The inspiration behind RUN, REBEL came from a community project that Mann created and ran in Birmingham, Folkestone, and Bangladesh called Run the World. The aim of Run the World was to unite women through running and then allow space to share their stories. Her aim was to chart the empowerment, strength, and solidarity that women can find through sport and storytelling.
In Mann’s own words: “When I started my community project, Run the World, I was devastated to find that honour-based threats and violence were still ‘normal,’ and yet these girls aren’t veiled and meek. They are second-or third-generation, and strong and funny, with big dreams. These are the girls I grew up with, and it’s their story I want to tell. Abuse transcends race, culture, and class, and although RUN, REBEL has obvious cultural references it’s my call to arms for anyone who feels downtrodden.”
Why do you believe this title has connected so well with readers?
What seems to come through most strongly in all the reviews of Run, Rebel is how brilliantly Mann writes about women’s voices—how those voices can be suppressed and also how they can find a way to make themselves heard. Amber is a fierce, complex heroine ready to start a revolution in her own small part of the world, and I think it is her energy and courage that readers have found really inspiring.
I think readers see RUN, REBEL not just as a novel but as an act of protest, a conversation-starter, and a chance to raise your voice and be heard.

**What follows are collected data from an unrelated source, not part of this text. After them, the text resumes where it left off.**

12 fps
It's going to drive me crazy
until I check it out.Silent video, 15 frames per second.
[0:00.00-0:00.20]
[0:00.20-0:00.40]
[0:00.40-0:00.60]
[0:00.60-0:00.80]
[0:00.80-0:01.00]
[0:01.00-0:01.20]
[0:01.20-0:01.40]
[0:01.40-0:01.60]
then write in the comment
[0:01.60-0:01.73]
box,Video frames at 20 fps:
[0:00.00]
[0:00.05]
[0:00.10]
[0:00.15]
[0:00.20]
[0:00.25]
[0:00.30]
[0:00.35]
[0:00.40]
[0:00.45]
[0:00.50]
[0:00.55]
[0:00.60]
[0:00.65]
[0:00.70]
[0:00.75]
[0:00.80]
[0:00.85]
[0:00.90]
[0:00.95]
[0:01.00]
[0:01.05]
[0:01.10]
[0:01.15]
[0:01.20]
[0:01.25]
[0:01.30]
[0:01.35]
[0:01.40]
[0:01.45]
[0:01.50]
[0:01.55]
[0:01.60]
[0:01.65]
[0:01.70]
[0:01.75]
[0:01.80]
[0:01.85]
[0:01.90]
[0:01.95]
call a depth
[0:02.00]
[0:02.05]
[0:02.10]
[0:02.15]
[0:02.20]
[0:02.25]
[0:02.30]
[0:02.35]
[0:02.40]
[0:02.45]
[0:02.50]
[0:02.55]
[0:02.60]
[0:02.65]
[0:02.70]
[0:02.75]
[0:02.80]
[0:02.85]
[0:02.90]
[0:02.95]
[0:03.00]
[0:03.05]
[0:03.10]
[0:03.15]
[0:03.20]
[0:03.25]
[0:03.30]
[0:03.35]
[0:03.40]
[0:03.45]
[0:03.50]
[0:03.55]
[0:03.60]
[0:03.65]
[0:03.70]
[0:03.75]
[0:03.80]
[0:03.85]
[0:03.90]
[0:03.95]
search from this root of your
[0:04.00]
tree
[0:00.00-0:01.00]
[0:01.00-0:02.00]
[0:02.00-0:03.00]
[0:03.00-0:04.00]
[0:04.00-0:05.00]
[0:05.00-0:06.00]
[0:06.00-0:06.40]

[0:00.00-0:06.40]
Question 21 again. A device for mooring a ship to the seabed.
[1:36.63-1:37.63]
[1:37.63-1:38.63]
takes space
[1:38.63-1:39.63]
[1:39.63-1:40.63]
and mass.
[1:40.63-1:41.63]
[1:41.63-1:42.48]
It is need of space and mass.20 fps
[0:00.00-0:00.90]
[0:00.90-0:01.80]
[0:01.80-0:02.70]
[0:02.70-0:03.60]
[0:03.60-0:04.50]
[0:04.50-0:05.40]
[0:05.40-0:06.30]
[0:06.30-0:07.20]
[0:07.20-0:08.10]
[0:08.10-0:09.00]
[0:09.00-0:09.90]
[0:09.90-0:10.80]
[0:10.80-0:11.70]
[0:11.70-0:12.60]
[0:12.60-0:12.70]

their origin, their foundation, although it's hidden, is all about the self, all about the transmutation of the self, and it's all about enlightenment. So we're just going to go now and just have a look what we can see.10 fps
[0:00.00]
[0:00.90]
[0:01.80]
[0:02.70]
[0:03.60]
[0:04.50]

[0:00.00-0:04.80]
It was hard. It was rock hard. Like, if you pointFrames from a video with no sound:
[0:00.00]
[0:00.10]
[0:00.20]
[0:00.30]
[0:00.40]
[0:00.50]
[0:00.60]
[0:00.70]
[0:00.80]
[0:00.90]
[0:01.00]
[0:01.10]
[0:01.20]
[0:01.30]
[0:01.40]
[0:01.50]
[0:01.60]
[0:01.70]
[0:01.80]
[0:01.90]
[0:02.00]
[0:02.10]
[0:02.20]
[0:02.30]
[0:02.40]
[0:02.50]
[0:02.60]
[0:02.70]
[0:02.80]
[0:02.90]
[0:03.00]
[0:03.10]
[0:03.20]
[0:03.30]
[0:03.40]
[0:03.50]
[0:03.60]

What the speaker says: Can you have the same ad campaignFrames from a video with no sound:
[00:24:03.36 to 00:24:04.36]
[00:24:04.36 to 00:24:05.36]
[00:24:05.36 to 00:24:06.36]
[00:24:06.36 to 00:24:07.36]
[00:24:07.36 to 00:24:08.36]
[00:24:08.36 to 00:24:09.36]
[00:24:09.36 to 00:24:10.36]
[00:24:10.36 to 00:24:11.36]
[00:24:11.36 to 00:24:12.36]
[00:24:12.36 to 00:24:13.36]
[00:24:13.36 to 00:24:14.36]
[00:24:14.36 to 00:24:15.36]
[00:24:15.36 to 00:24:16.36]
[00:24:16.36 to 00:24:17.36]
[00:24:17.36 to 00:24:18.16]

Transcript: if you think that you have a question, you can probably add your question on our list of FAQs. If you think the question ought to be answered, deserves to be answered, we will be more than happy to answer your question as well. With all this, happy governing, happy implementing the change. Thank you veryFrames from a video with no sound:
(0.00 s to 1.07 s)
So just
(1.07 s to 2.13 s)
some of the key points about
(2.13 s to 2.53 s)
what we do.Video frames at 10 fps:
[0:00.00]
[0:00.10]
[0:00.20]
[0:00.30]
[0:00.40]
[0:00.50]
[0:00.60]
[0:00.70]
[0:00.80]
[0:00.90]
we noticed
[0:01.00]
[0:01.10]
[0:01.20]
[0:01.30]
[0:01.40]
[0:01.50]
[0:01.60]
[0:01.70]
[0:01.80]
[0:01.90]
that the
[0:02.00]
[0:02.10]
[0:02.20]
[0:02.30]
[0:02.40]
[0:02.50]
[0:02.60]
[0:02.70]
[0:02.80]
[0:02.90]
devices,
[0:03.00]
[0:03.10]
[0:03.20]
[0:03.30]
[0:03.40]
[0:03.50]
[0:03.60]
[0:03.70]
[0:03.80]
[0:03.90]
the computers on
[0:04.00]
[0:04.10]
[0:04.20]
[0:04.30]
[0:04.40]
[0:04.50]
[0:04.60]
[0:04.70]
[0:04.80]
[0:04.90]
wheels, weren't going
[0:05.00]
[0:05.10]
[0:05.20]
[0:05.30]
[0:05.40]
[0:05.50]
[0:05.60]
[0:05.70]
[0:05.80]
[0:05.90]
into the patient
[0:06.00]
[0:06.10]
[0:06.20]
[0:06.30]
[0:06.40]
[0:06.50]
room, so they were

And while it deals with some challenging themes, Mann’s writing and the verse novel style she has perfected are incredibly accessible and fantastic tools with which to explore these issues.
What is Mann writing next?
Mann has just finished writing another powerful YA verse novel. The Crossing will publish in June 2021 and explores the tragedies of the refugee crisis through two teenagers on opposite sides of the Channel.
Natalie has recently lost her mum, and her brother is descending further and further into anger and violence with a far-right gang who march the streets of Dover. Sammy has fled his home and family in Eritrea for the chance of a new life in Europe, but it’s a harrowing journey and every step he takes is a step into an unknown future. A twist of fate brings Nat and Sammy together with heartbreaking consequences.
We are really excited to launch The Crossing next year. It’s a bold follow-up to RUN, REBEL, and every bit as devastating, life-affirming, and beautifully written.